■ REQUIRED ACTION ■
From the line that contains "[0:02.00-0:03.00]" to the final line below, both included, print each line exactly and skip the pictures.

■ GIVEN DATA ■
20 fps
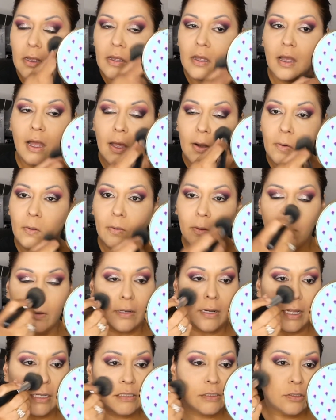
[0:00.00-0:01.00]
I don't
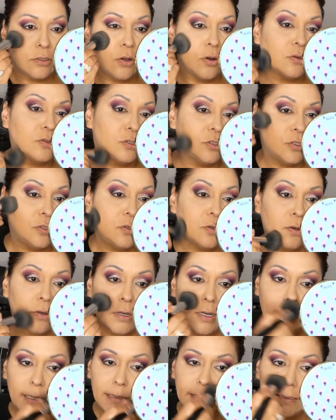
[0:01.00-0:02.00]
like to go too
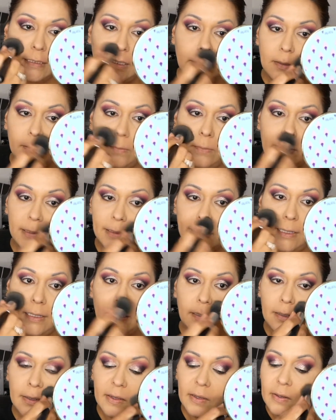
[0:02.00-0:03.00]
crazy with
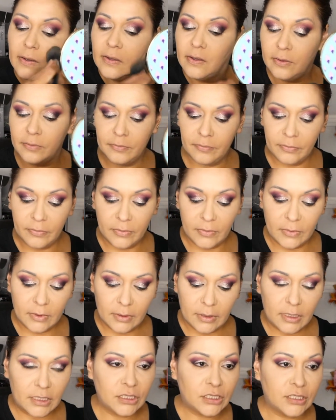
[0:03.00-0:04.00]
it.
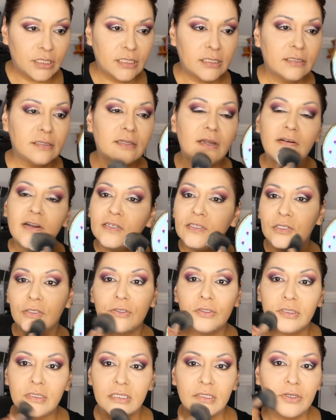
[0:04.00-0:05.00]
It's just there
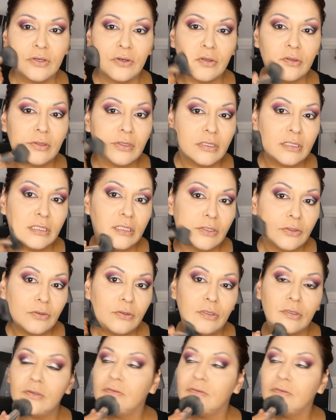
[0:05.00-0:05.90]
to seal the deal, you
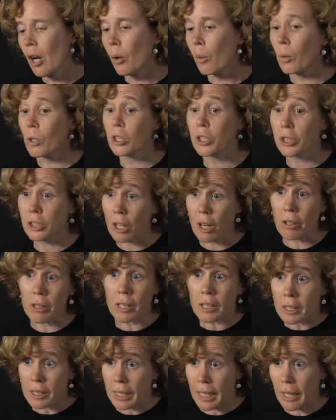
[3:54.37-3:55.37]
We're
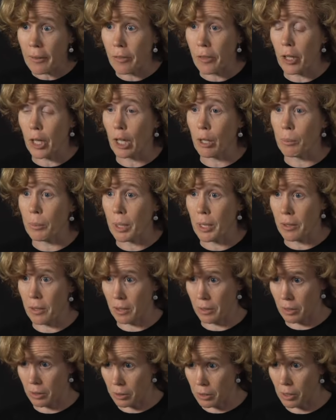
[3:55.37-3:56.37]
starting to get there, but I
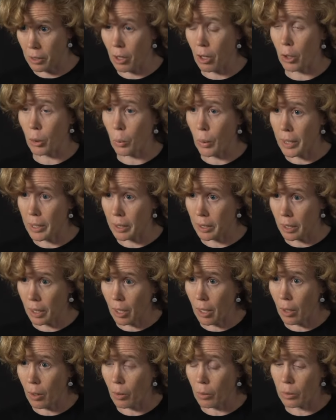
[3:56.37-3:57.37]
think there's a long way to
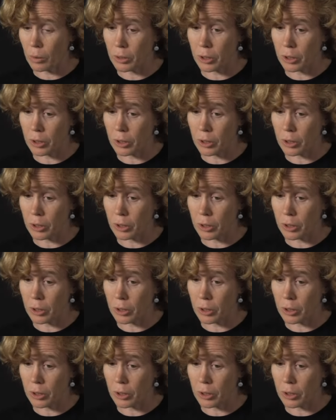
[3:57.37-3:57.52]
go.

■ WRITTEN SOLUTION ■
[0:02.00-0:03.00]
crazy with
[0:03.00-0:04.00]
it.
[0:04.00-0:05.00]
It's just there
[0:05.00-0:05.90]
to seal the deal, you
[3:54.37-3:55.37]
We're
[3:55.37-3:56.37]
starting to get there, but I
[3:56.37-3:57.37]
think there's a long way to
[3:57.37-3:57.52]
go.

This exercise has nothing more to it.